• Task instructions:
In the listing below, find the line with "[0:03.00-0:04.00]" and copy every line from there up to and including the line with "What the speaker says: and", exactly and without pictures.

################

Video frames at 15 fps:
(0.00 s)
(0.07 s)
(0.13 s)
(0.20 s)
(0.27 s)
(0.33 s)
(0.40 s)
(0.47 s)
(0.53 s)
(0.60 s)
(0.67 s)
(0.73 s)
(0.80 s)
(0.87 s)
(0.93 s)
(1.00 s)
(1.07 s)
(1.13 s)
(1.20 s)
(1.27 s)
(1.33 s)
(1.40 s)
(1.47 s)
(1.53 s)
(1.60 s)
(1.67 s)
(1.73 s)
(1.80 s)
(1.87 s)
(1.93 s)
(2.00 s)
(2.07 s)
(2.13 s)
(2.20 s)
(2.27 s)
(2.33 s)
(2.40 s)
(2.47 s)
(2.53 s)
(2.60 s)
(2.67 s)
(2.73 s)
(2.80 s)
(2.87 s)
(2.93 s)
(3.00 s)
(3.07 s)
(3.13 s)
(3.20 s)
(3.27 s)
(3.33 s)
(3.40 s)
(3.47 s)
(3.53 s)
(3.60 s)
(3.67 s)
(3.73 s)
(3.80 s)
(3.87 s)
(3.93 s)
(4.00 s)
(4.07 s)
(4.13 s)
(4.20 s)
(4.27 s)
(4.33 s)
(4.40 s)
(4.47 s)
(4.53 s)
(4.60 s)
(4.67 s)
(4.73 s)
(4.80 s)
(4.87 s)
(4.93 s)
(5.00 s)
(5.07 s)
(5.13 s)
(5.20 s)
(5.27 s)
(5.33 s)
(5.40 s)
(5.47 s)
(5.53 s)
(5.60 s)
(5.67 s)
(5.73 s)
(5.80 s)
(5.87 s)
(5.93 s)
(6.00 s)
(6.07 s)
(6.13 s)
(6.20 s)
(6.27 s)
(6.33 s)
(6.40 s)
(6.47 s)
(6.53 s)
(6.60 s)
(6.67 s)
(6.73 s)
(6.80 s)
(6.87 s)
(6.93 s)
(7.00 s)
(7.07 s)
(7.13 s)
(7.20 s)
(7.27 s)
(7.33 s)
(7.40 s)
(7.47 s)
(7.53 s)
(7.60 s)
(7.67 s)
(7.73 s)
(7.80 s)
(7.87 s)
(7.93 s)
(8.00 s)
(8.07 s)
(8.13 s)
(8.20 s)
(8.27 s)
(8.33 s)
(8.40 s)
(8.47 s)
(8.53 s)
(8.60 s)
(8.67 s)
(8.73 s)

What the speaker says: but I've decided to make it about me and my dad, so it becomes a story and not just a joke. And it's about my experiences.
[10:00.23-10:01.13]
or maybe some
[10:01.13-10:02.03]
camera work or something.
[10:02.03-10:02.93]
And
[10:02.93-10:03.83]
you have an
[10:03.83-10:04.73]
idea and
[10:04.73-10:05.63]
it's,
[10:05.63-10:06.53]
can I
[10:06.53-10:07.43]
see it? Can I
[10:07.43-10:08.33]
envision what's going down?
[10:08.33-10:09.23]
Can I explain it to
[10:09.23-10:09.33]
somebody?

################

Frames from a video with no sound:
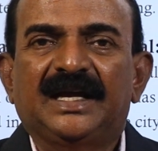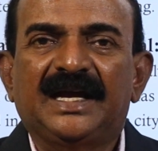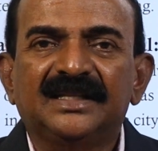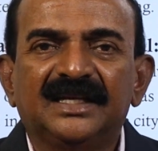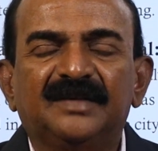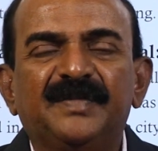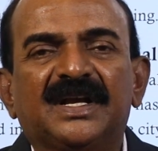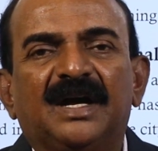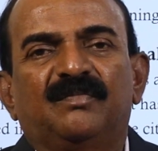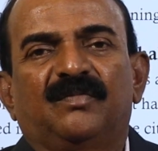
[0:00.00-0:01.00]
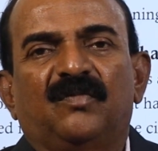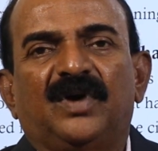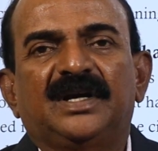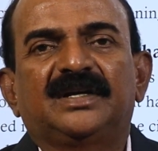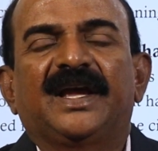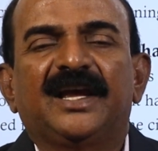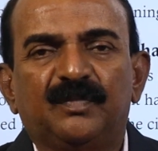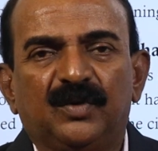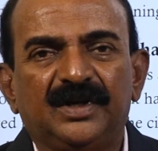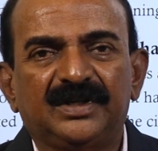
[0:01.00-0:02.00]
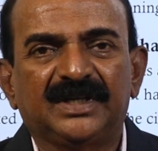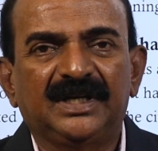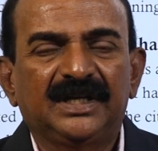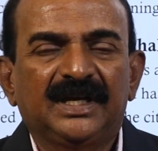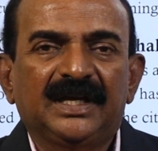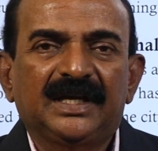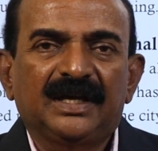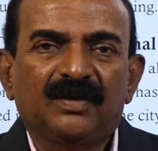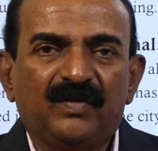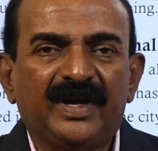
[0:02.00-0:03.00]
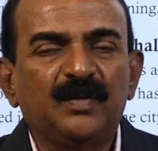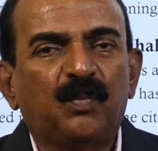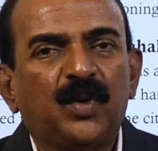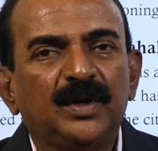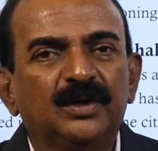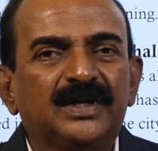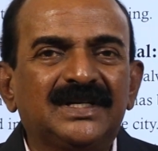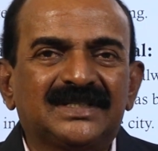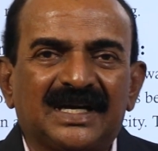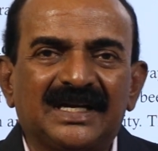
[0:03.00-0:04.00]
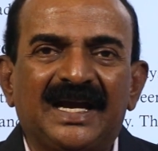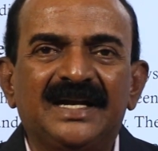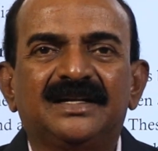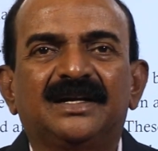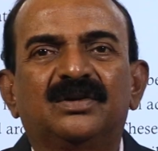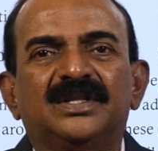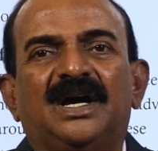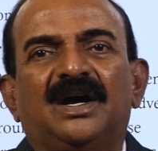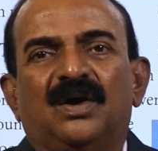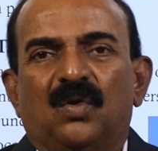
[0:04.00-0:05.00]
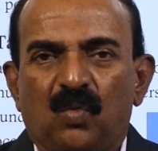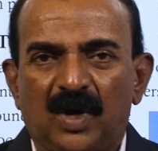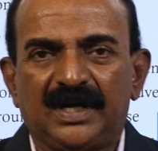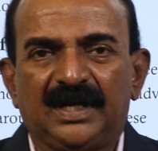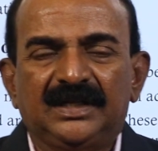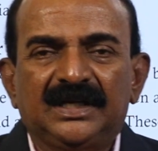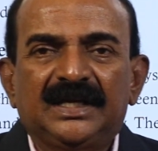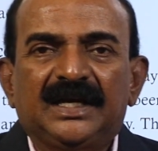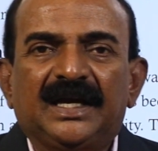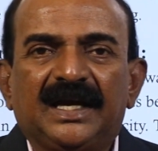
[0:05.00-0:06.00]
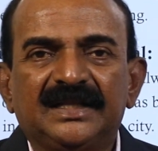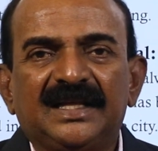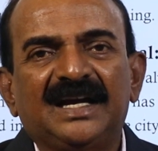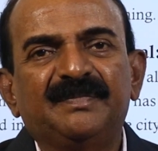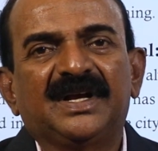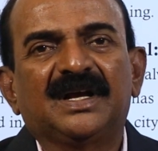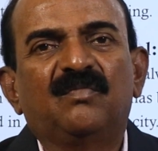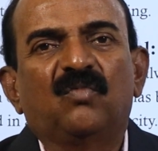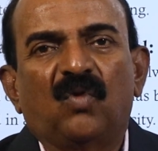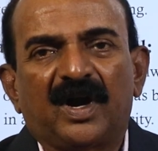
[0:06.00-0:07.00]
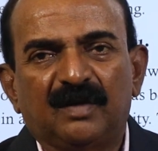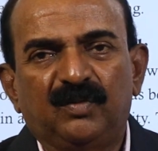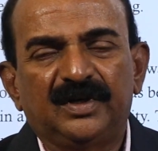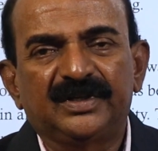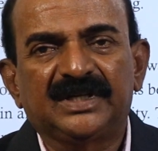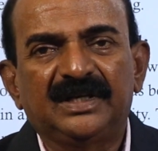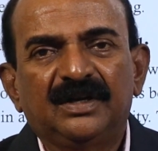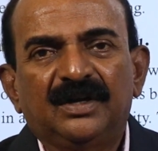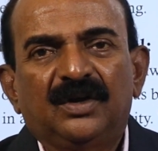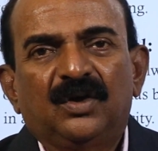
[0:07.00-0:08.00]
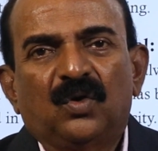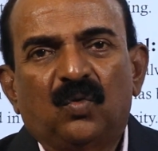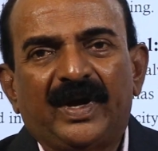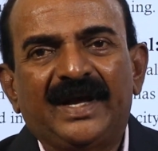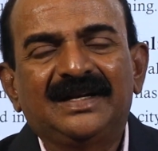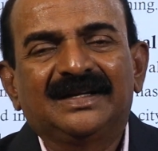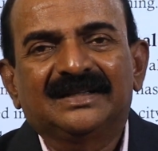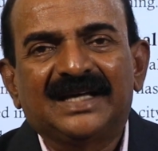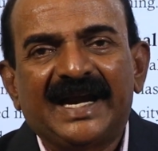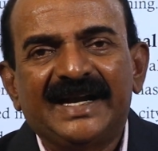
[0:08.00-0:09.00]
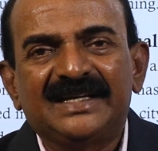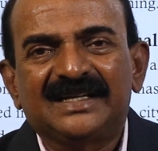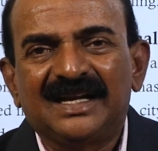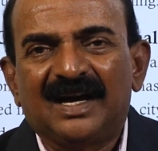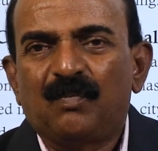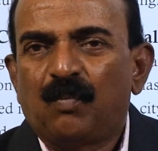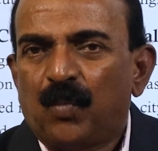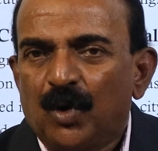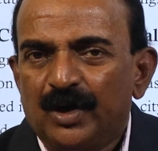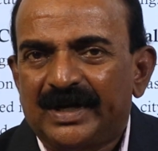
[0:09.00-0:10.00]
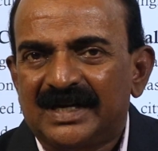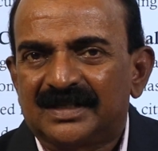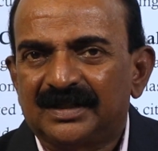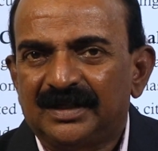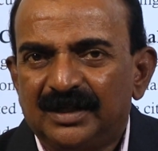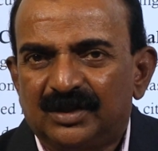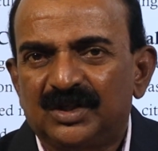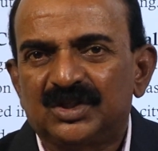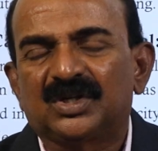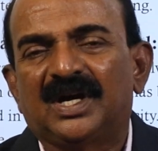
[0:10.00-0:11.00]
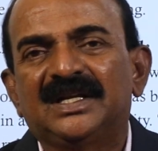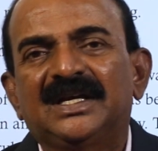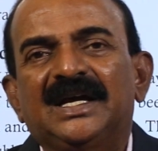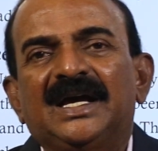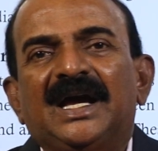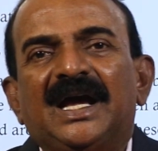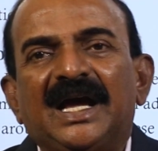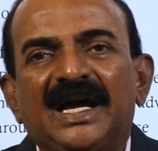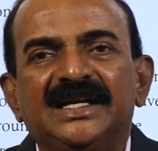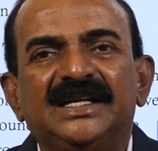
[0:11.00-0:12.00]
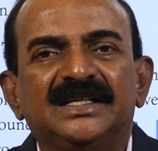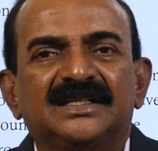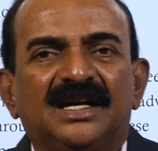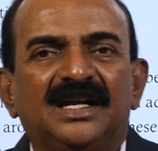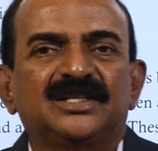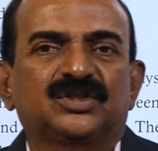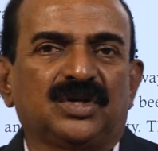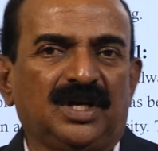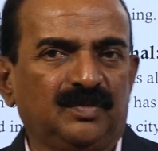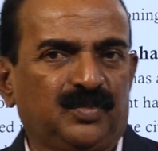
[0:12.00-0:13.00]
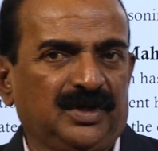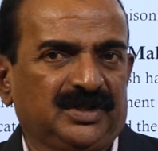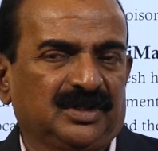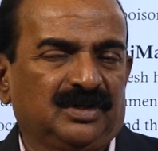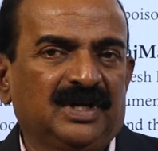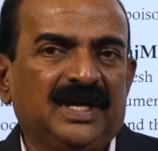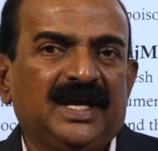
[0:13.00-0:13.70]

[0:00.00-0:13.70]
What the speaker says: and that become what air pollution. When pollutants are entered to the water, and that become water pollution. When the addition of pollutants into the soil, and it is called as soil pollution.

################

• Exercise response:
[0:03.00-0:04.00]
[0:04.00-0:05.00]
[0:05.00-0:06.00]
[0:06.00-0:07.00]
[0:07.00-0:08.00]
[0:08.00-0:09.00]
[0:09.00-0:10.00]
[0:10.00-0:11.00]
[0:11.00-0:12.00]
[0:12.00-0:13.00]
[0:13.00-0:13.70]

[0:00.00-0:13.70]
What the speaker says: and that become what air pollution. When pollutants are entered to the water, and that become water pollution. When the addition of pollutants into the soil, and it is called as soil pollution.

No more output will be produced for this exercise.